#### [ACTIVITY]
All records should be reproduced verbatim.

***** DATA SECTION

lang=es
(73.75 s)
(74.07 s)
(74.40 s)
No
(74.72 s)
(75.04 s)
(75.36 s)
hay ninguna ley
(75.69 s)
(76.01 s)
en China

**********

#### [COMPLETED TASK]
lang=es
(73.75 s)
(74.07 s)
(74.40 s)
No
(74.72 s)
(75.04 s)
(75.36 s)
hay ninguna ley
(75.69 s)
(76.01 s)
en China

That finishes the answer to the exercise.